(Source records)
= = = =

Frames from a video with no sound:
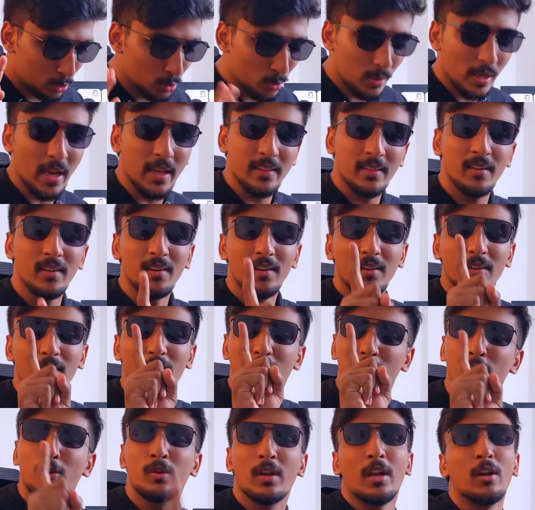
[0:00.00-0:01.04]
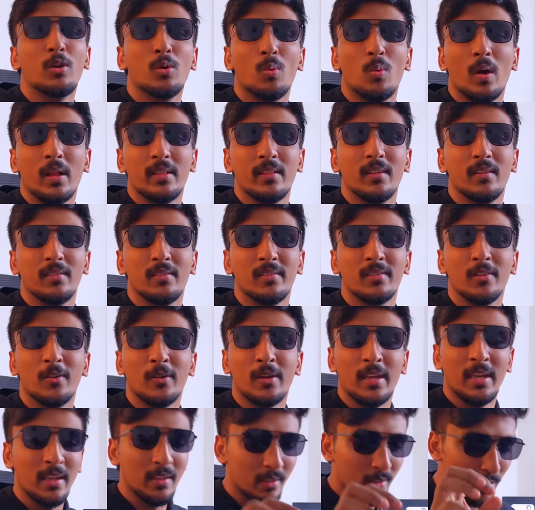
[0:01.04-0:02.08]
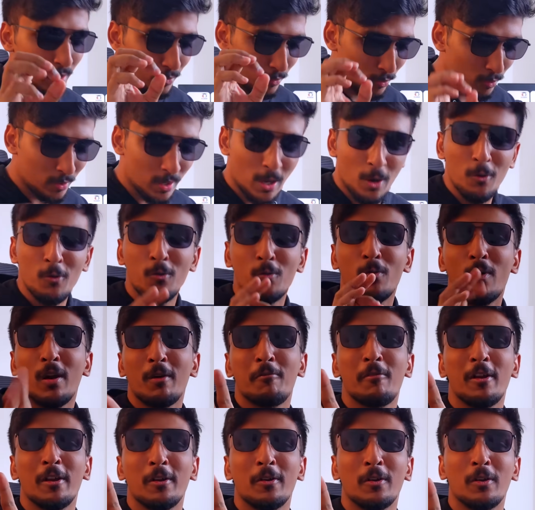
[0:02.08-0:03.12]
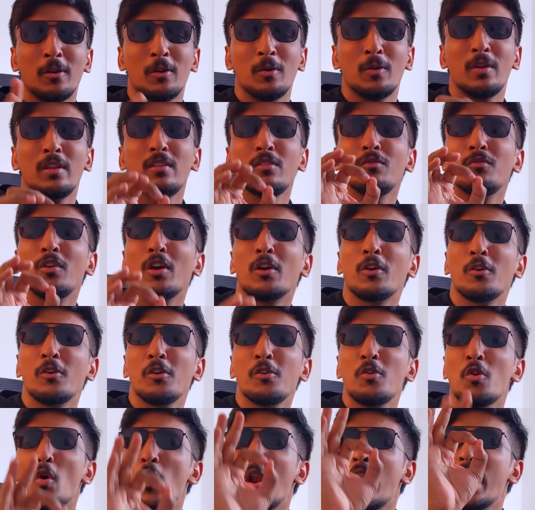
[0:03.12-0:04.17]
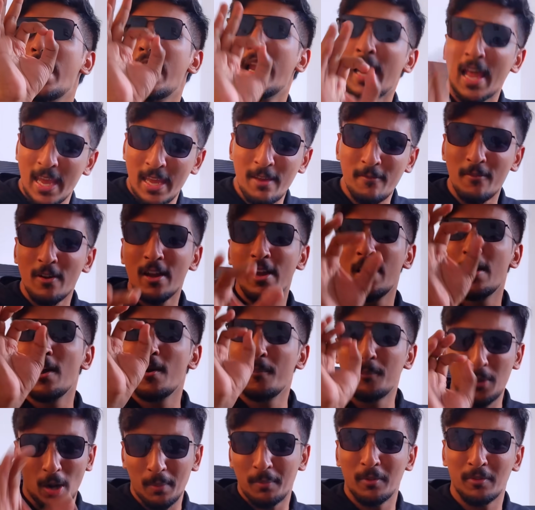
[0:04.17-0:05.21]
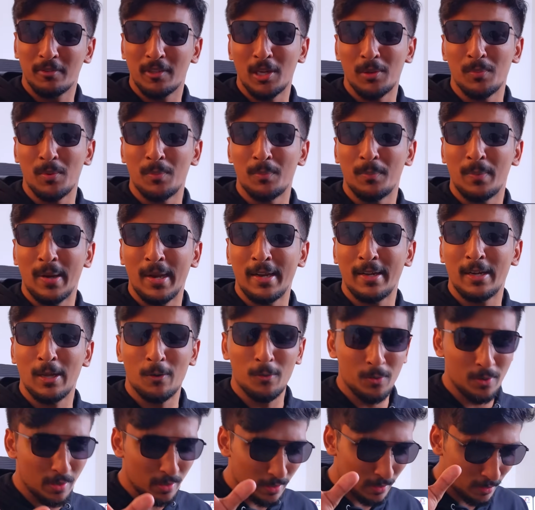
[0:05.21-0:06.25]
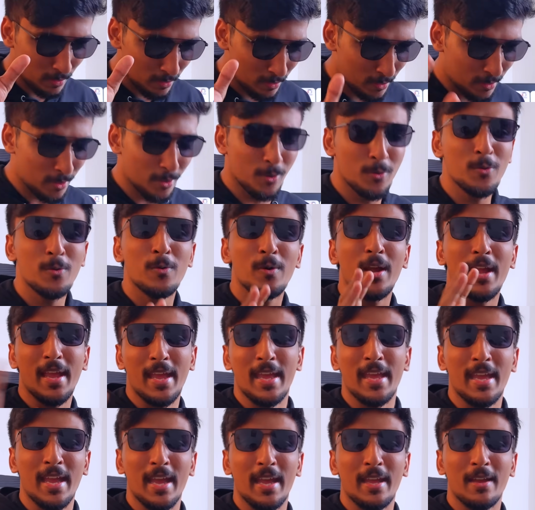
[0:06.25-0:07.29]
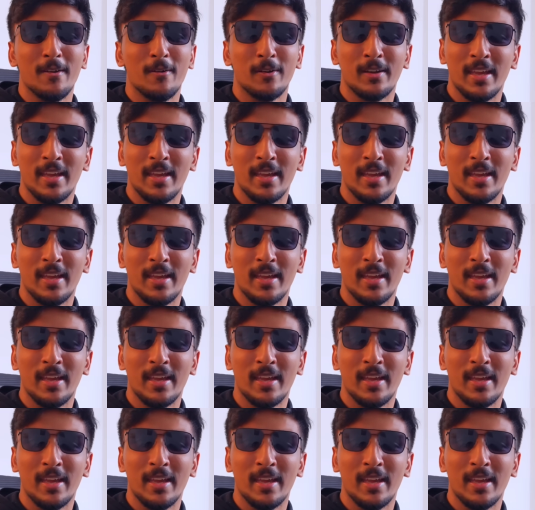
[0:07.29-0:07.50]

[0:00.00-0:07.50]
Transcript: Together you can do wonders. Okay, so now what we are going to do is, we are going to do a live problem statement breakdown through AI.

= = = =

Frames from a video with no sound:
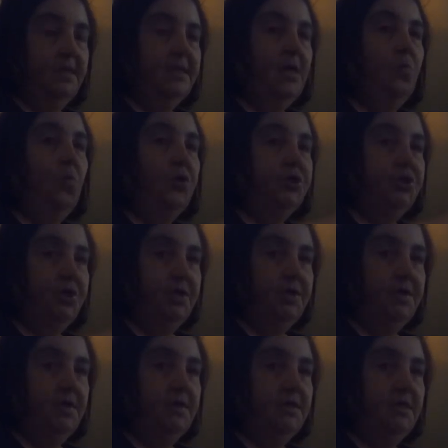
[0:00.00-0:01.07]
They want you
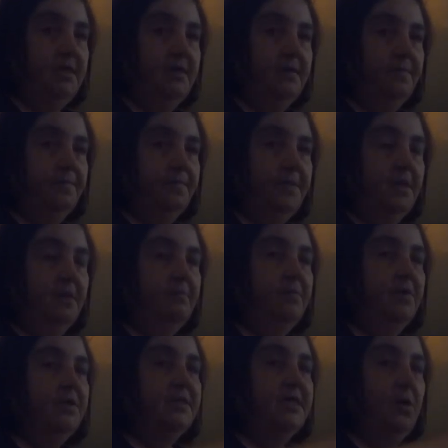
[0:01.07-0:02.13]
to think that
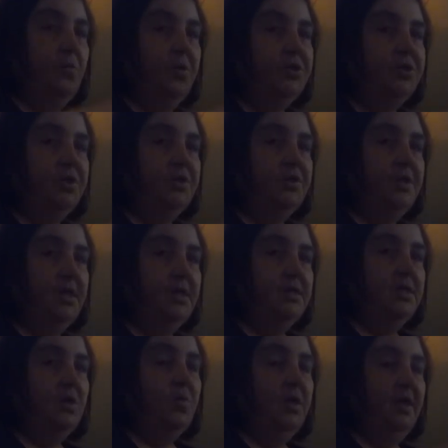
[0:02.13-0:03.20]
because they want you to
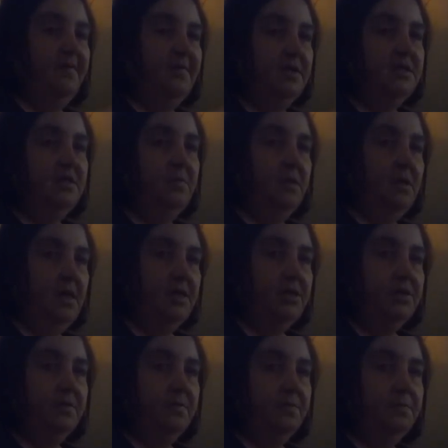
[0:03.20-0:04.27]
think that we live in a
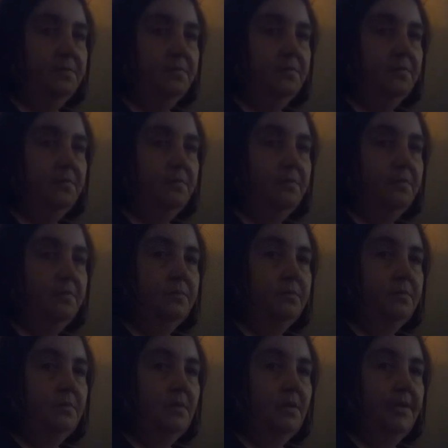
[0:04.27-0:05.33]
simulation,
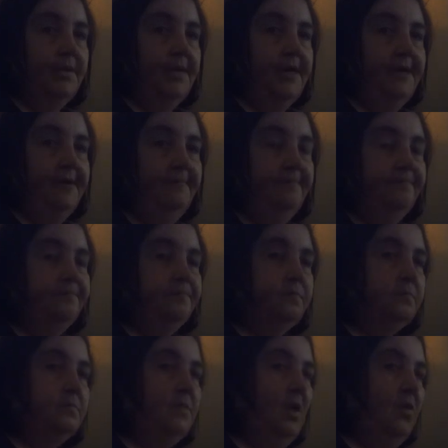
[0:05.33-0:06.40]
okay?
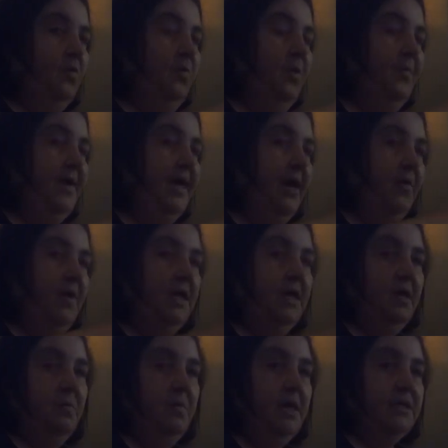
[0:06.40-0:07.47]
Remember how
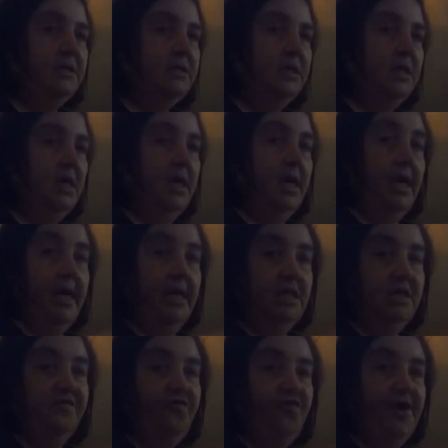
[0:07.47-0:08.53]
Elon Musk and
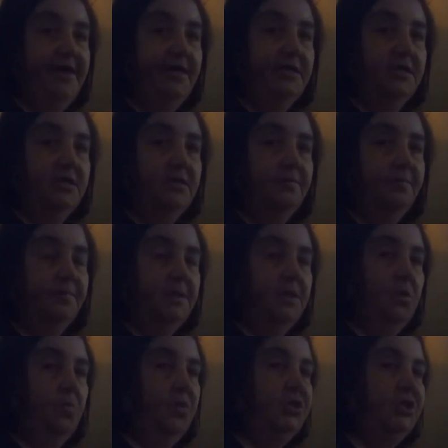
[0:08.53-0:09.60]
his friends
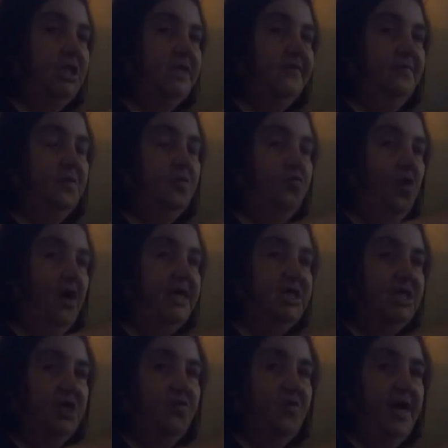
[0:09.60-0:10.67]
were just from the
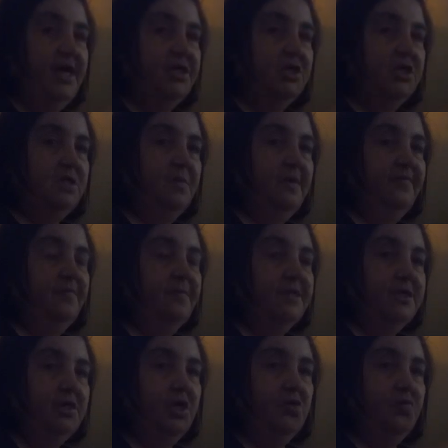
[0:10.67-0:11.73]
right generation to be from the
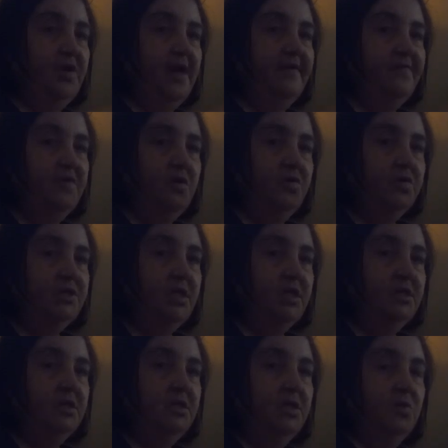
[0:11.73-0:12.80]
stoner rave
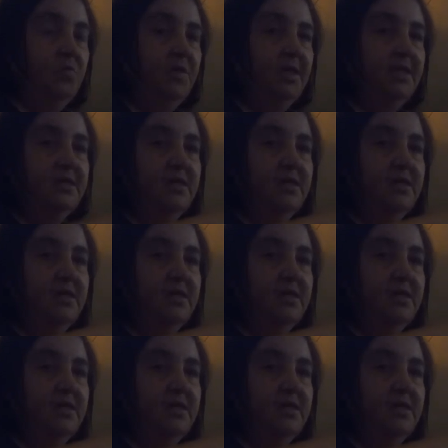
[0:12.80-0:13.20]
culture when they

= = = =

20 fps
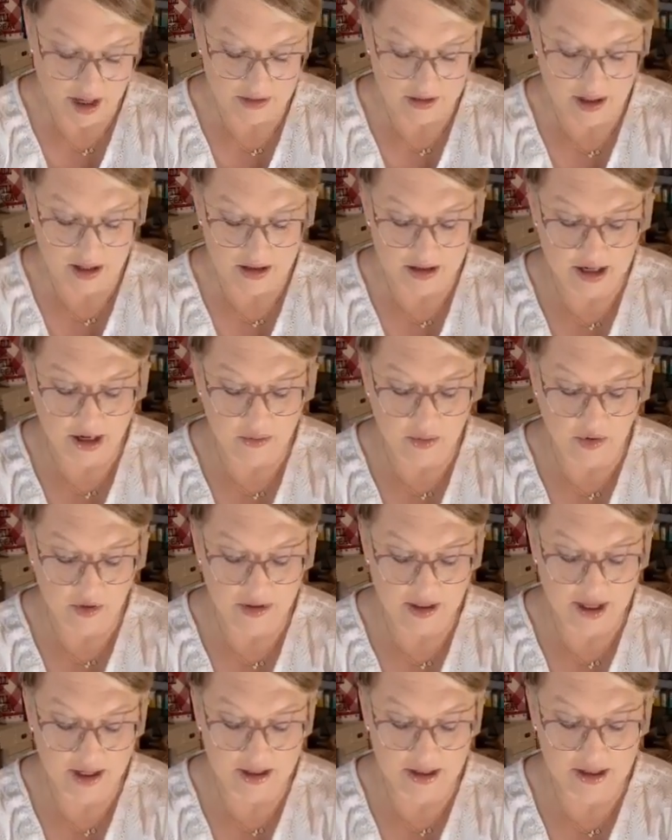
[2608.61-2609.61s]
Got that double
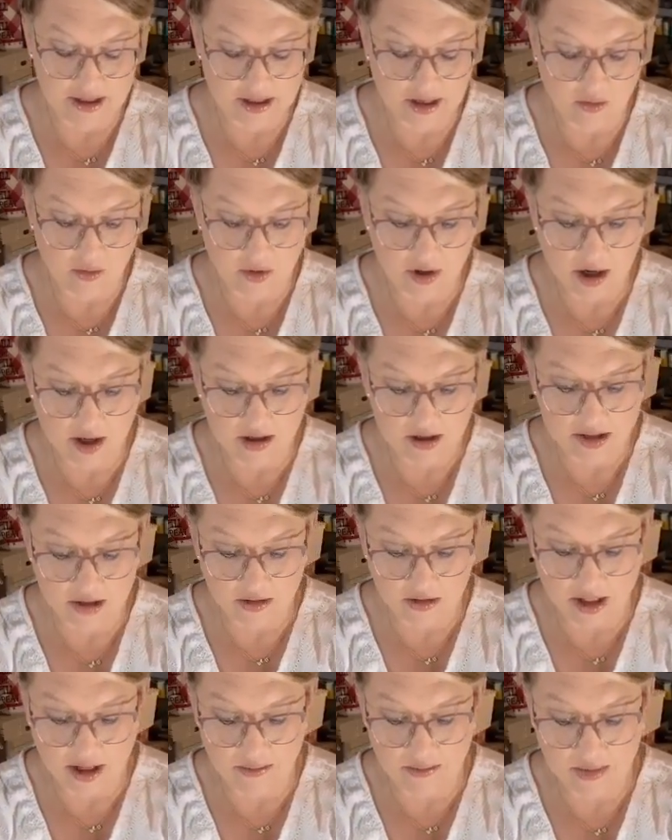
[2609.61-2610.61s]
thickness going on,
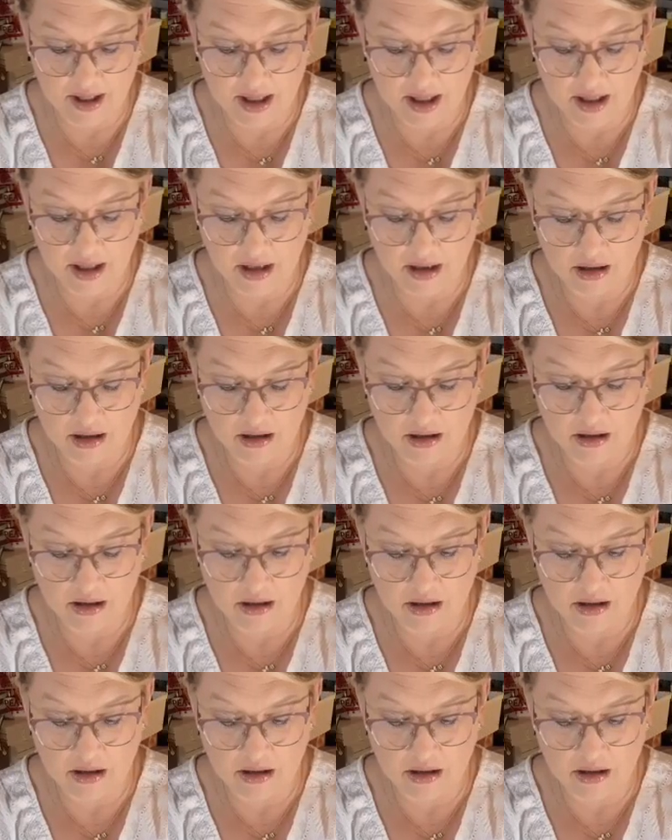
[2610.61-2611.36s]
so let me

= = = =

Exercise instructions. Those lines of the records above that run from the one containing "[0:03.12-0:04.17]" through the one containing "Transcript: Together you" should be returned exactly, with no pictures among them.

Answer below.
[0:03.12-0:04.17]
[0:04.17-0:05.21]
[0:05.21-0:06.25]
[0:06.25-0:07.29]
[0:07.29-0:07.50]

[0:00.00-0:07.50]
Transcript: Together you can do wonders. Okay, so now what we are going to do is, we are going to do a live problem statement breakdown through AI.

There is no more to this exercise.